* WHAT IS REQUIRED
Pictures must be left out. Retype exactly the lines from the one containing "[0:06.25-0:07.29]" through the last line of the records below.

━━ PROVIDED ENTRIES

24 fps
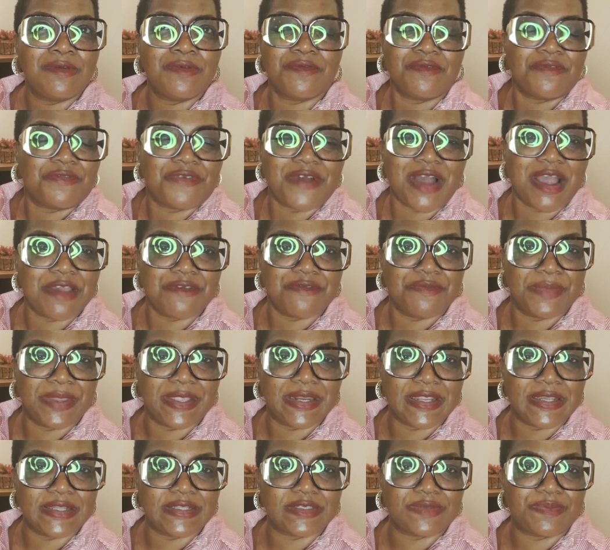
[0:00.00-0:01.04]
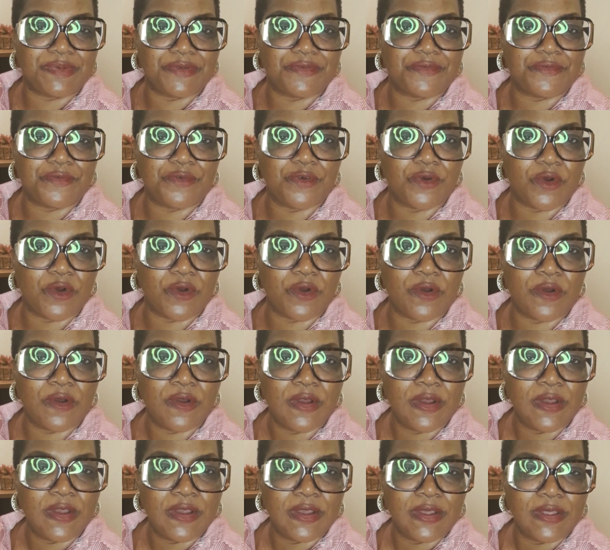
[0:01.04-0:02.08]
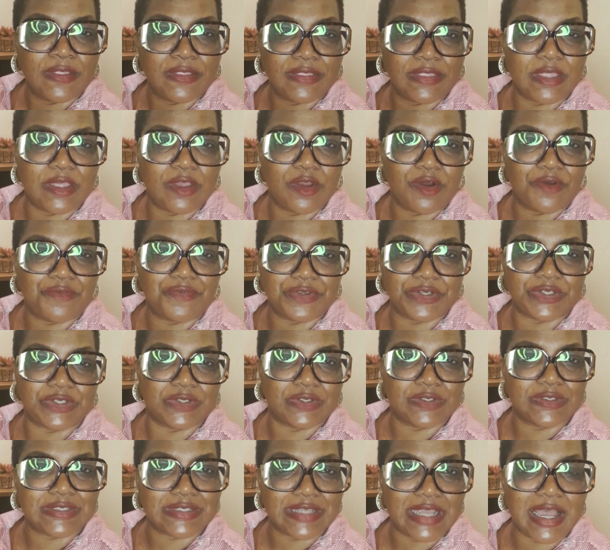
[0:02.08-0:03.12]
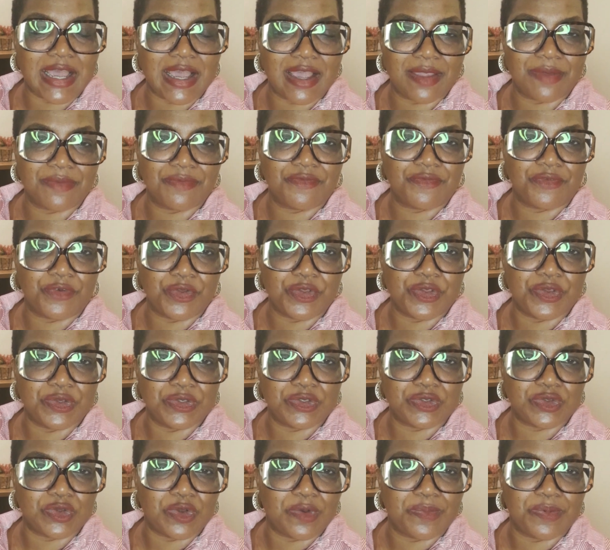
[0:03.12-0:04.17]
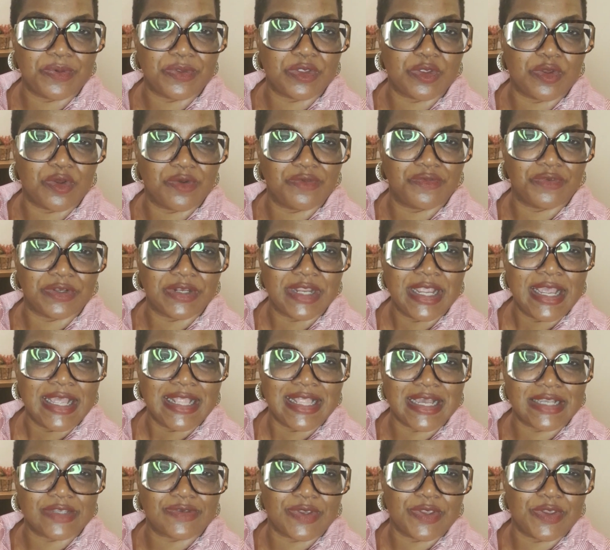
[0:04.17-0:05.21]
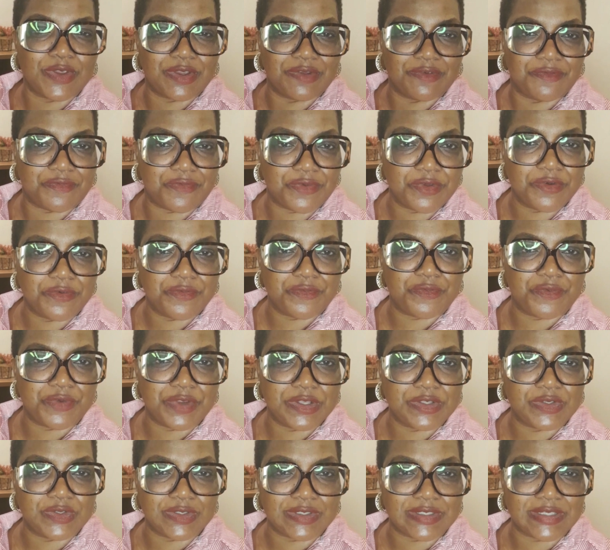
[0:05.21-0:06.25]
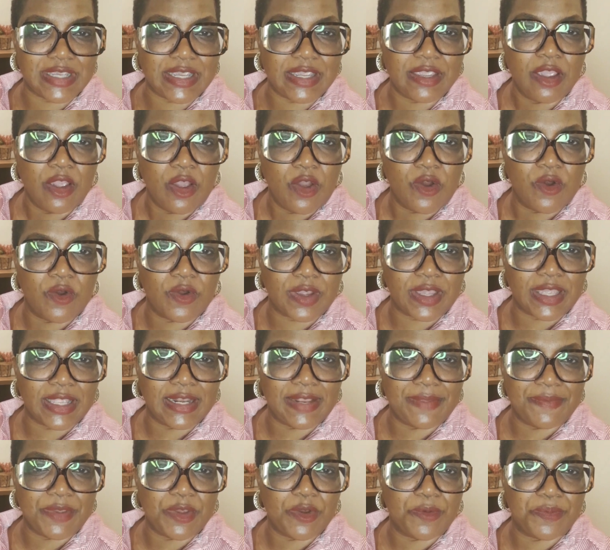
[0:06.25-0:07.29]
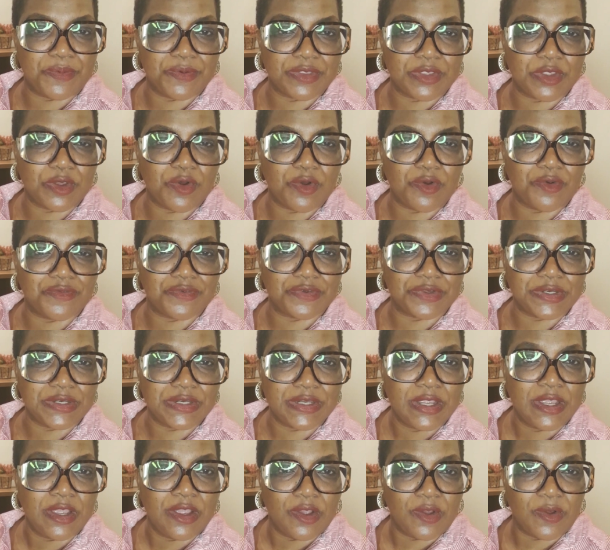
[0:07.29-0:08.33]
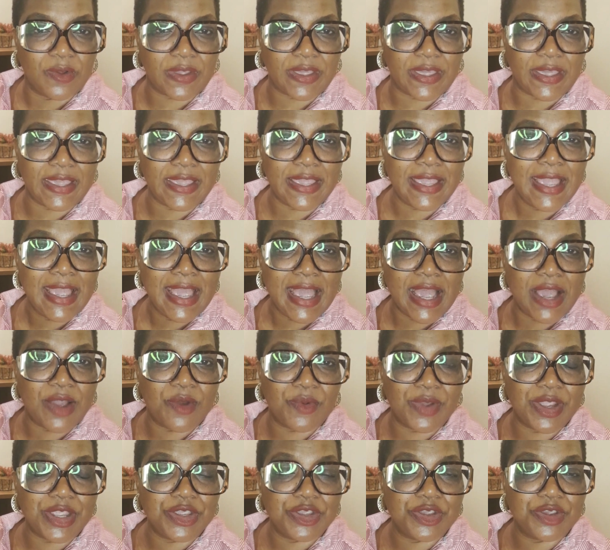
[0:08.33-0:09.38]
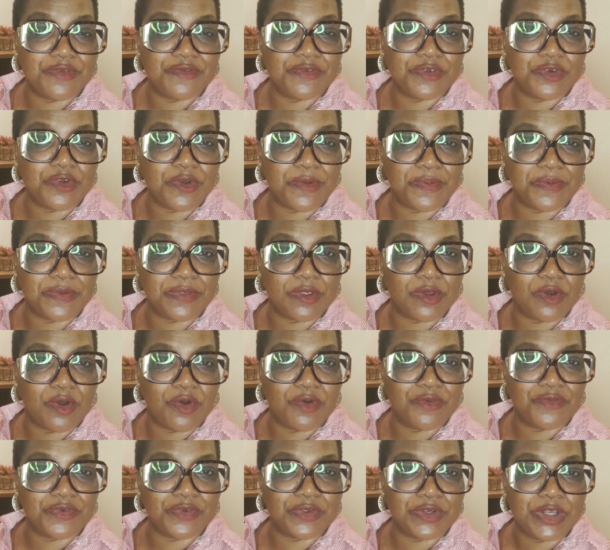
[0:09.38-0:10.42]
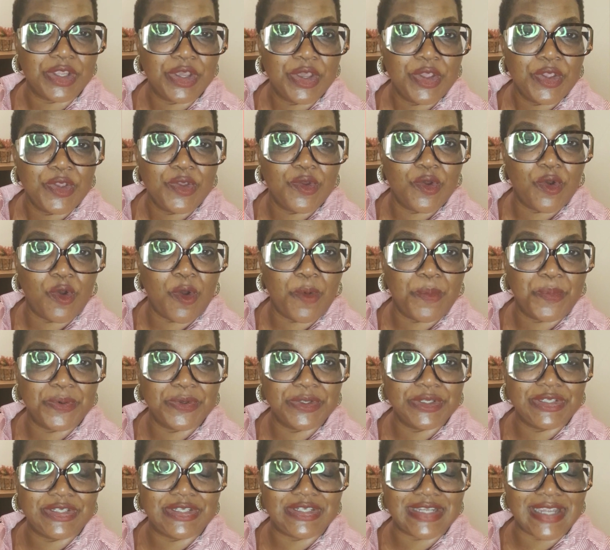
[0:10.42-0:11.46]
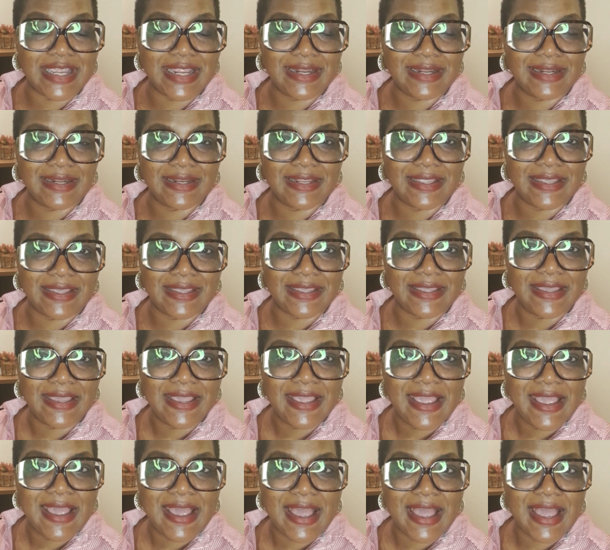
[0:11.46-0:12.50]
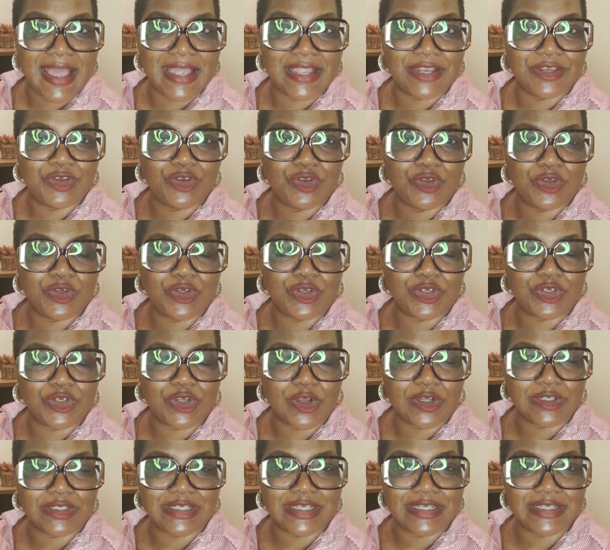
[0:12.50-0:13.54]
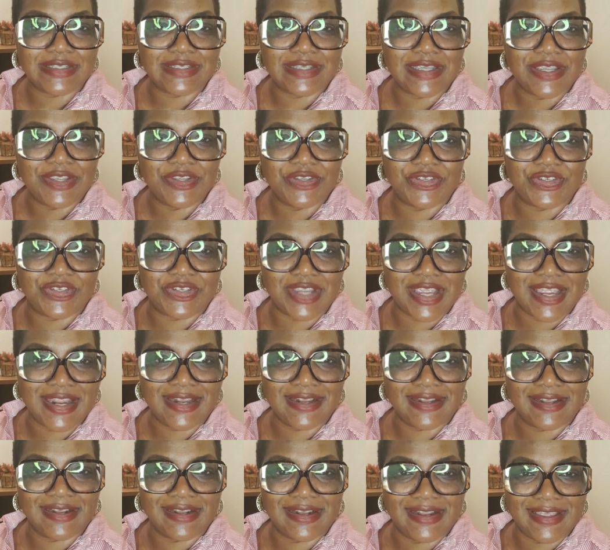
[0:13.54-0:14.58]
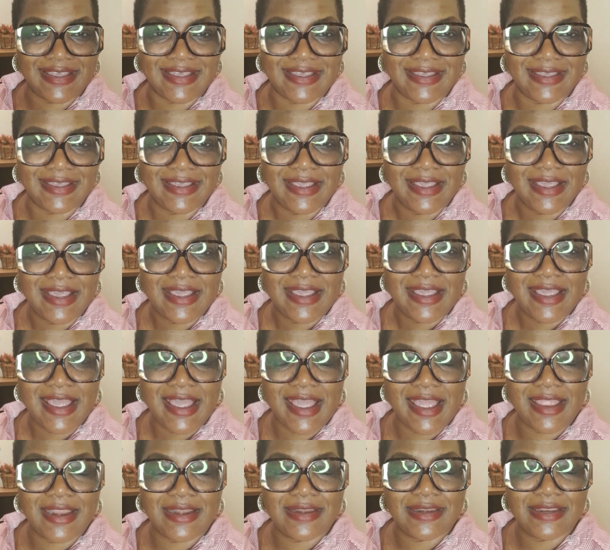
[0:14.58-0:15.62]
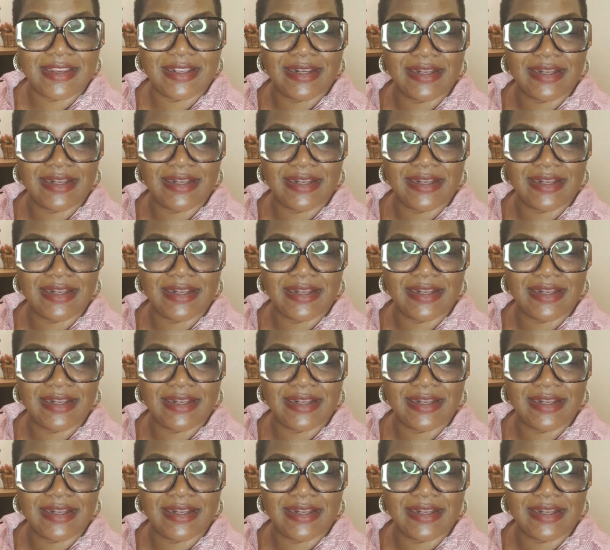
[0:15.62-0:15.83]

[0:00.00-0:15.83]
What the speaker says: 5 minutes before the official time for you to open the oven. That's when you can feel free to say, okay, let me open the oven, okay? And when you even open the oven, you open gently and you shut it gently. Any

━━━━

* YOUR RESPONSE
[0:06.25-0:07.29]
[0:07.29-0:08.33]
[0:08.33-0:09.38]
[0:09.38-0:10.42]
[0:10.42-0:11.46]
[0:11.46-0:12.50]
[0:12.50-0:13.54]
[0:13.54-0:14.58]
[0:14.58-0:15.62]
[0:15.62-0:15.83]

[0:00.00-0:15.83]
What the speaker says: 5 minutes before the official time for you to open the oven. That's when you can feel free to say, okay, let me open the oven, okay? And when you even open the oven, you open gently and you shut it gently. Any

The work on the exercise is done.